─── GIVEN DATA

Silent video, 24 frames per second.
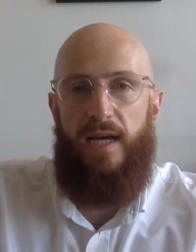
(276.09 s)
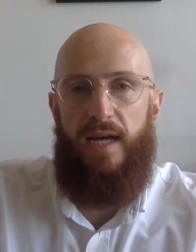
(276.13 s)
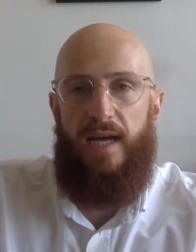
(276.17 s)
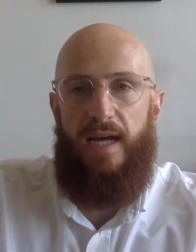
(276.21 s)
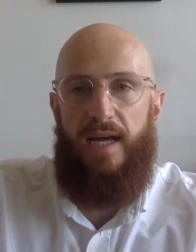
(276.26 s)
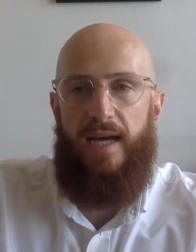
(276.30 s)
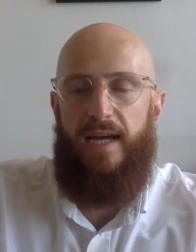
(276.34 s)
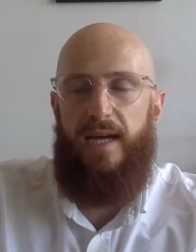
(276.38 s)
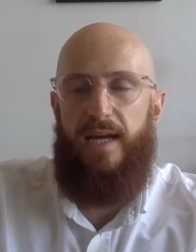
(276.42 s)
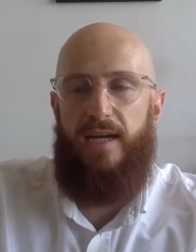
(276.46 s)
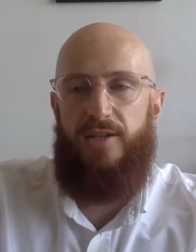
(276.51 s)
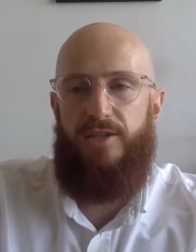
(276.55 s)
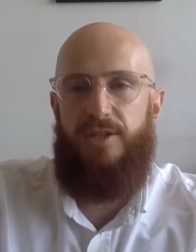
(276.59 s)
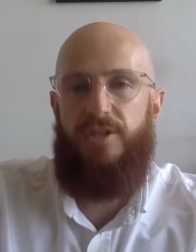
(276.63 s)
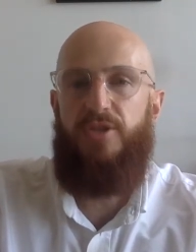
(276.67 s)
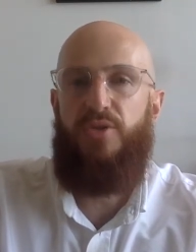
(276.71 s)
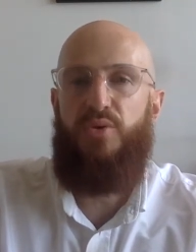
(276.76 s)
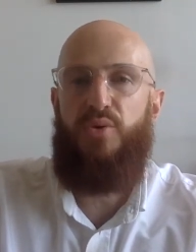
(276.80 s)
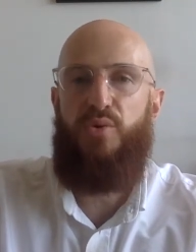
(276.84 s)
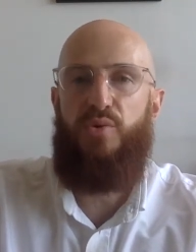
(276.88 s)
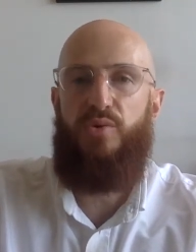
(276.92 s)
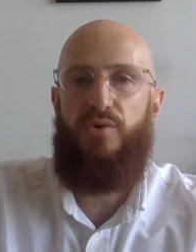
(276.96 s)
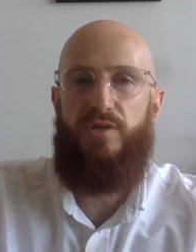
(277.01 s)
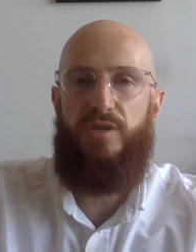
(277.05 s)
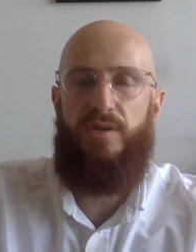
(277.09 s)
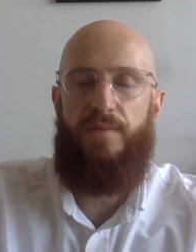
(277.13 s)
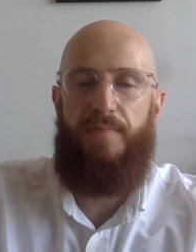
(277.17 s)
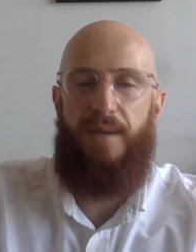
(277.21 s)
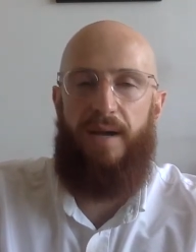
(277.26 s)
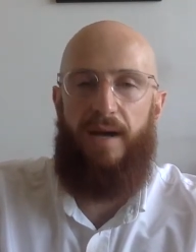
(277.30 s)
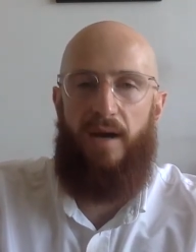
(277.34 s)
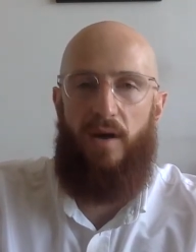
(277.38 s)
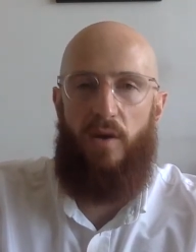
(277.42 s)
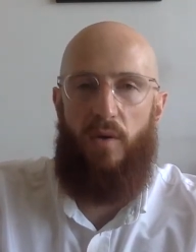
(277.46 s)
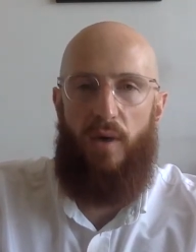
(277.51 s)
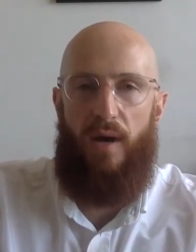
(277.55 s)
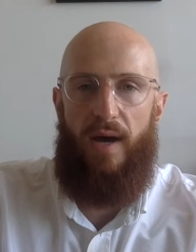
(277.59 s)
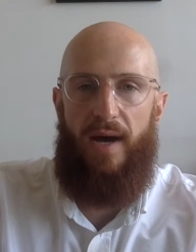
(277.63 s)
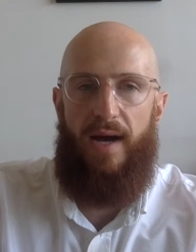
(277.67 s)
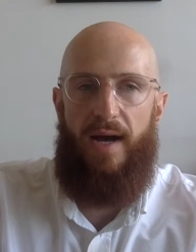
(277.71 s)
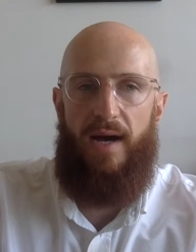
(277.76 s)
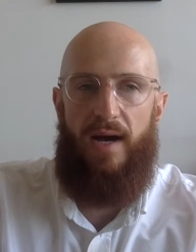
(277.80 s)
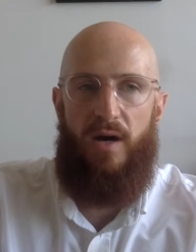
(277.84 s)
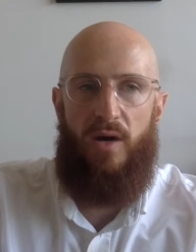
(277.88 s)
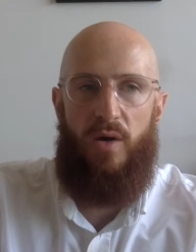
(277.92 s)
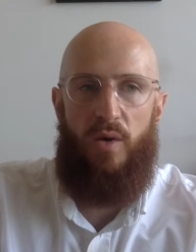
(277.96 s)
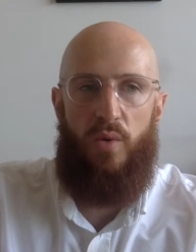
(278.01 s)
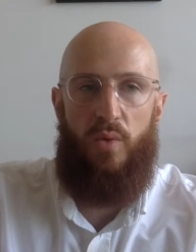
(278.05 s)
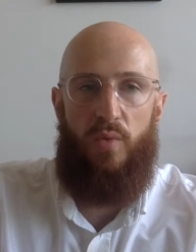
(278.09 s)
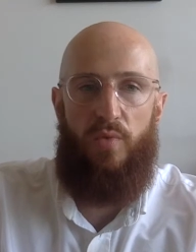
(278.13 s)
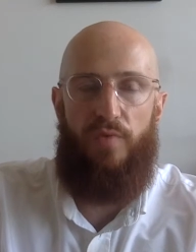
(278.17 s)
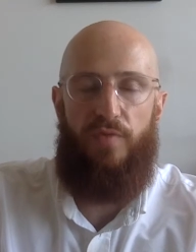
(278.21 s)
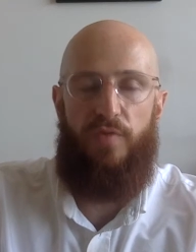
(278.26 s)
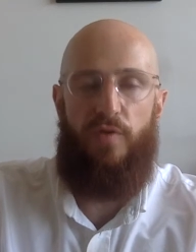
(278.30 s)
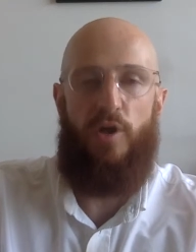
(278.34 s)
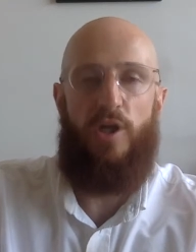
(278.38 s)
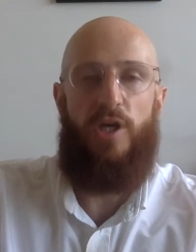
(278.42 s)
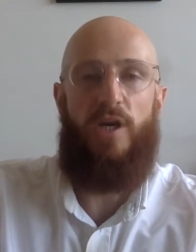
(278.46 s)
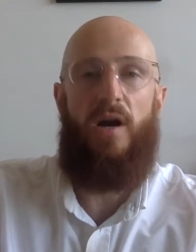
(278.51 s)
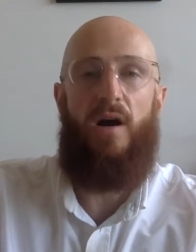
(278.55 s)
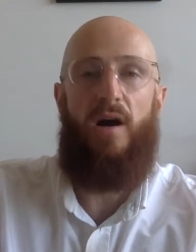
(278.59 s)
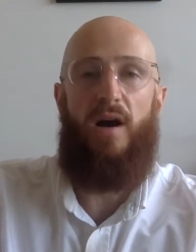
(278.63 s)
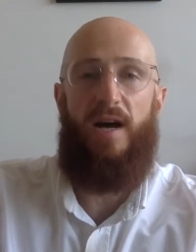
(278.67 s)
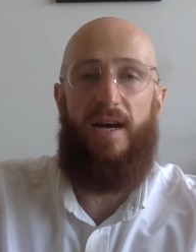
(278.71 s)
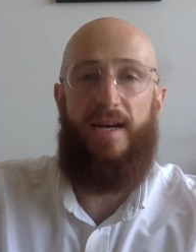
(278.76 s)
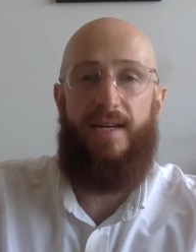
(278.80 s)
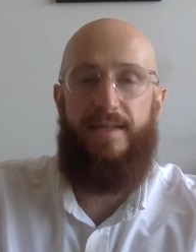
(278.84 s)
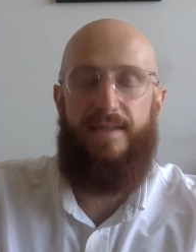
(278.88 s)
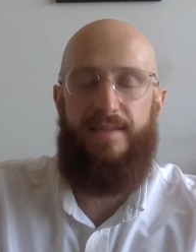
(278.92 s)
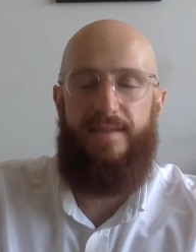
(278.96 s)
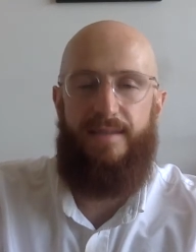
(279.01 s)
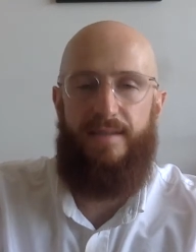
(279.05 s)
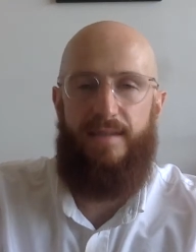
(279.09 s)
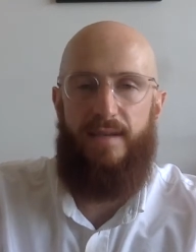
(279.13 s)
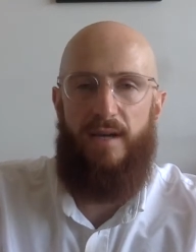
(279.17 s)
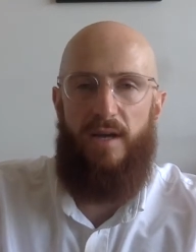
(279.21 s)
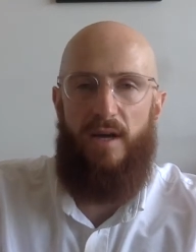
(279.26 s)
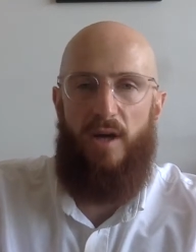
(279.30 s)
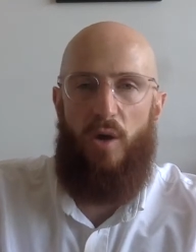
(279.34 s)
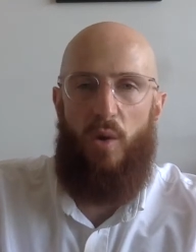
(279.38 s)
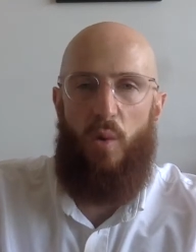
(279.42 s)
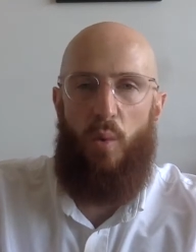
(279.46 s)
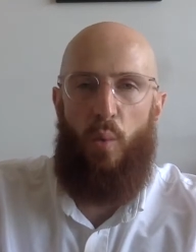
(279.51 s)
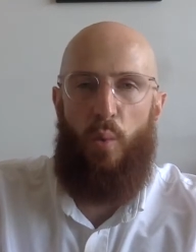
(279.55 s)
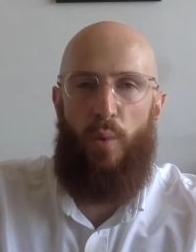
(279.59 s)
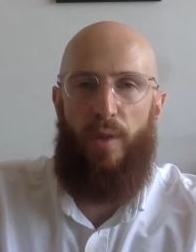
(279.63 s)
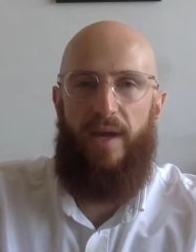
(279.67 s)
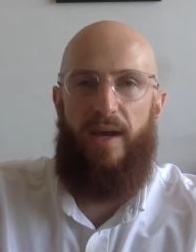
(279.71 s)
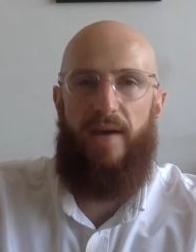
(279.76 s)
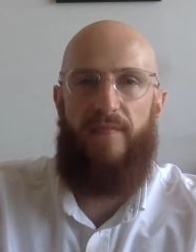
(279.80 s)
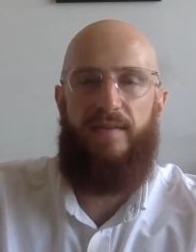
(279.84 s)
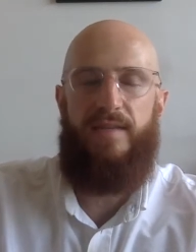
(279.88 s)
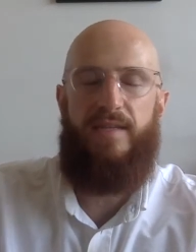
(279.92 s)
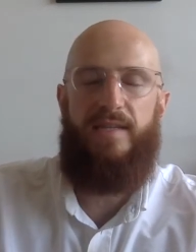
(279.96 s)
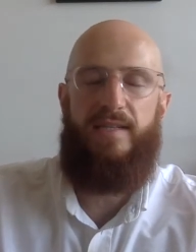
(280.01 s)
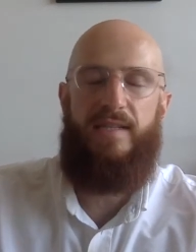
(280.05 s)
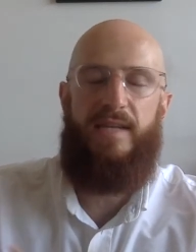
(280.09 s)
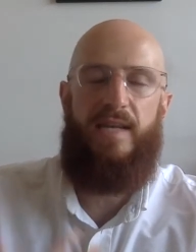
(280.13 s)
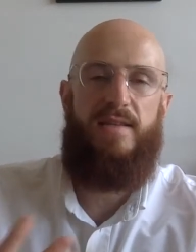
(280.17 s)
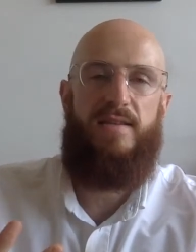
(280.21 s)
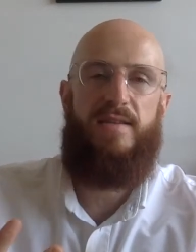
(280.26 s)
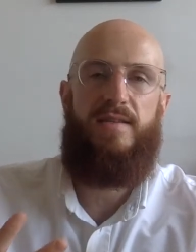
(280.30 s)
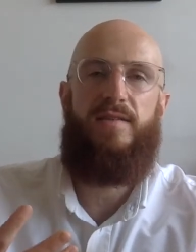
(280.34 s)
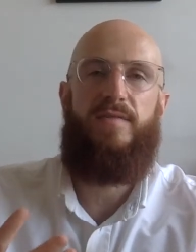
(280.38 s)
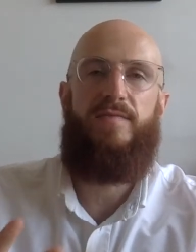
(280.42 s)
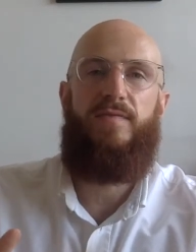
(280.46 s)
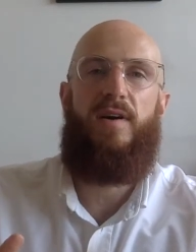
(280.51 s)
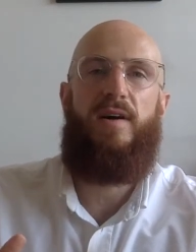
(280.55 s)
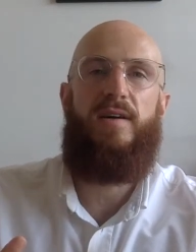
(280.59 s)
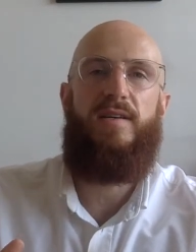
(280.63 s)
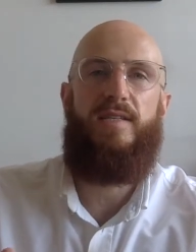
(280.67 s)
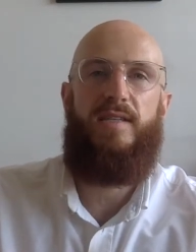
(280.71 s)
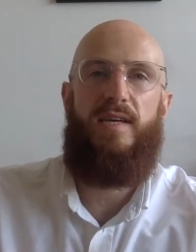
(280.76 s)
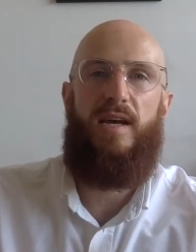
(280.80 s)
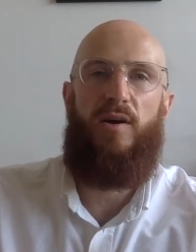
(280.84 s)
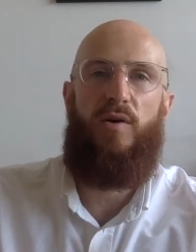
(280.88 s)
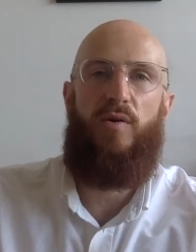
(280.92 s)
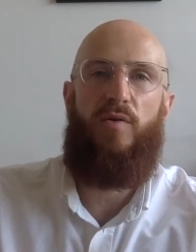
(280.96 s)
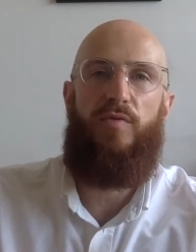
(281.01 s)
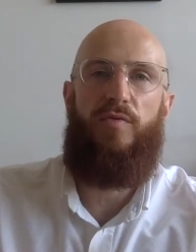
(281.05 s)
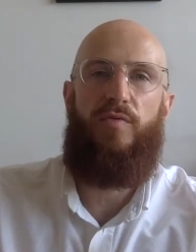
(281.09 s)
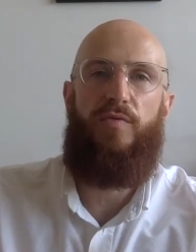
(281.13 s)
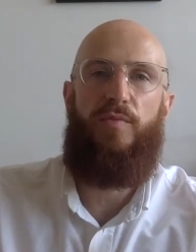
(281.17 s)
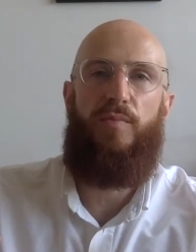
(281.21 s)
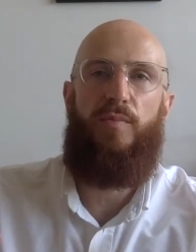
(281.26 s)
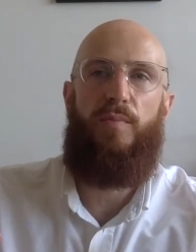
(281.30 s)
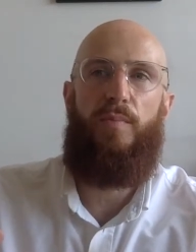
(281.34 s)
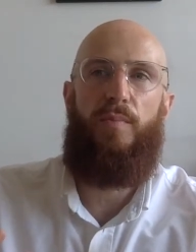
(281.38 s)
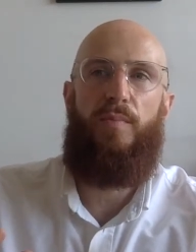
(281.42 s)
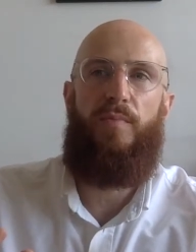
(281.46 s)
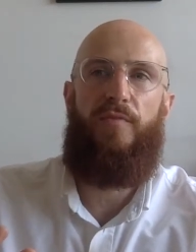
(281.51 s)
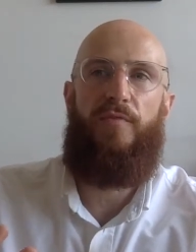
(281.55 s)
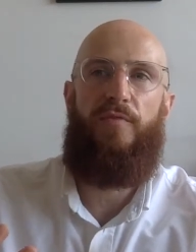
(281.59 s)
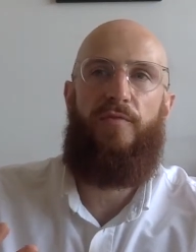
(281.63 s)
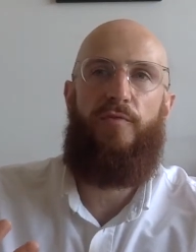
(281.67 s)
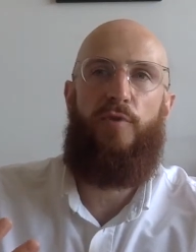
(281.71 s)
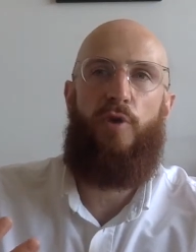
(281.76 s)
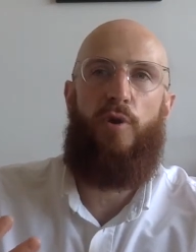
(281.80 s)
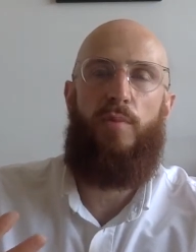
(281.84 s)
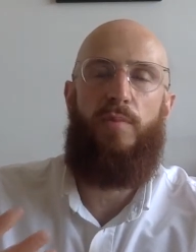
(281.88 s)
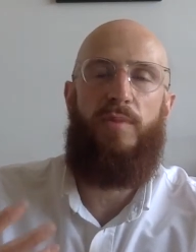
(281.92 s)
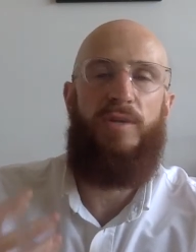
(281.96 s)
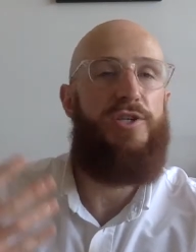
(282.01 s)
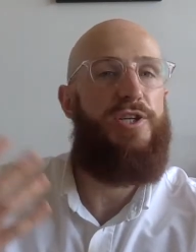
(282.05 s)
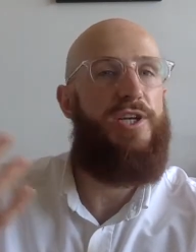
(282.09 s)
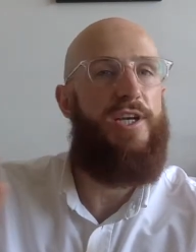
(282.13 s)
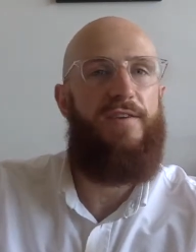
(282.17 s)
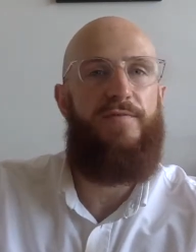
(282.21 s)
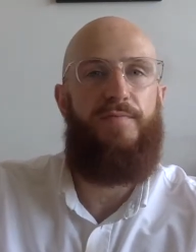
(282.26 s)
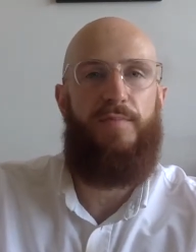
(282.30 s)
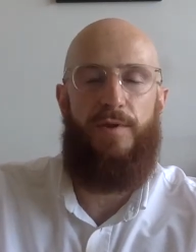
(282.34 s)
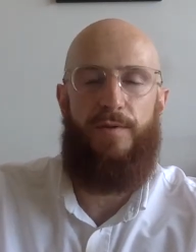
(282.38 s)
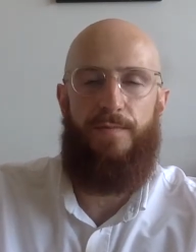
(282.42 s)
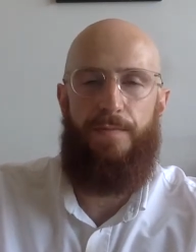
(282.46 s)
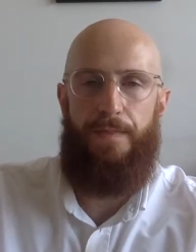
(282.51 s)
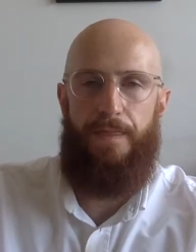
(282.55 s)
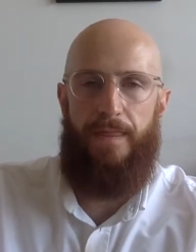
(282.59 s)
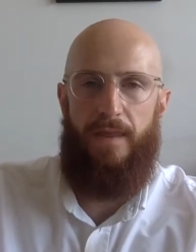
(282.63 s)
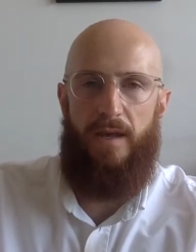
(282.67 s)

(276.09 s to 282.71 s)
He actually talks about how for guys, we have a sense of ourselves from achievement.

──────

• YOUR OBJECTIVE: Please repeat every line of the material above exactly and without its pictures.

• ANSWER TO THIS PROBLEM:
Silent video, 24 frames per second.
(276.09 s)
(276.13 s)
(276.17 s)
(276.21 s)
(276.26 s)
(276.30 s)
(276.34 s)
(276.38 s)
(276.42 s)
(276.46 s)
(276.51 s)
(276.55 s)
(276.59 s)
(276.63 s)
(276.67 s)
(276.71 s)
(276.76 s)
(276.80 s)
(276.84 s)
(276.88 s)
(276.92 s)
(276.96 s)
(277.01 s)
(277.05 s)
(277.09 s)
(277.13 s)
(277.17 s)
(277.21 s)
(277.26 s)
(277.30 s)
(277.34 s)
(277.38 s)
(277.42 s)
(277.46 s)
(277.51 s)
(277.55 s)
(277.59 s)
(277.63 s)
(277.67 s)
(277.71 s)
(277.76 s)
(277.80 s)
(277.84 s)
(277.88 s)
(277.92 s)
(277.96 s)
(278.01 s)
(278.05 s)
(278.09 s)
(278.13 s)
(278.17 s)
(278.21 s)
(278.26 s)
(278.30 s)
(278.34 s)
(278.38 s)
(278.42 s)
(278.46 s)
(278.51 s)
(278.55 s)
(278.59 s)
(278.63 s)
(278.67 s)
(278.71 s)
(278.76 s)
(278.80 s)
(278.84 s)
(278.88 s)
(278.92 s)
(278.96 s)
(279.01 s)
(279.05 s)
(279.09 s)
(279.13 s)
(279.17 s)
(279.21 s)
(279.26 s)
(279.30 s)
(279.34 s)
(279.38 s)
(279.42 s)
(279.46 s)
(279.51 s)
(279.55 s)
(279.59 s)
(279.63 s)
(279.67 s)
(279.71 s)
(279.76 s)
(279.80 s)
(279.84 s)
(279.88 s)
(279.92 s)
(279.96 s)
(280.01 s)
(280.05 s)
(280.09 s)
(280.13 s)
(280.17 s)
(280.21 s)
(280.26 s)
(280.30 s)
(280.34 s)
(280.38 s)
(280.42 s)
(280.46 s)
(280.51 s)
(280.55 s)
(280.59 s)
(280.63 s)
(280.67 s)
(280.71 s)
(280.76 s)
(280.80 s)
(280.84 s)
(280.88 s)
(280.92 s)
(280.96 s)
(281.01 s)
(281.05 s)
(281.09 s)
(281.13 s)
(281.17 s)
(281.21 s)
(281.26 s)
(281.30 s)
(281.34 s)
(281.38 s)
(281.42 s)
(281.46 s)
(281.51 s)
(281.55 s)
(281.59 s)
(281.63 s)
(281.67 s)
(281.71 s)
(281.76 s)
(281.80 s)
(281.84 s)
(281.88 s)
(281.92 s)
(281.96 s)
(282.01 s)
(282.05 s)
(282.09 s)
(282.13 s)
(282.17 s)
(282.21 s)
(282.26 s)
(282.30 s)
(282.34 s)
(282.38 s)
(282.42 s)
(282.46 s)
(282.51 s)
(282.55 s)
(282.59 s)
(282.63 s)
(282.67 s)

(276.09 s to 282.71 s)
He actually talks about how for guys, we have a sense of ourselves from achievement.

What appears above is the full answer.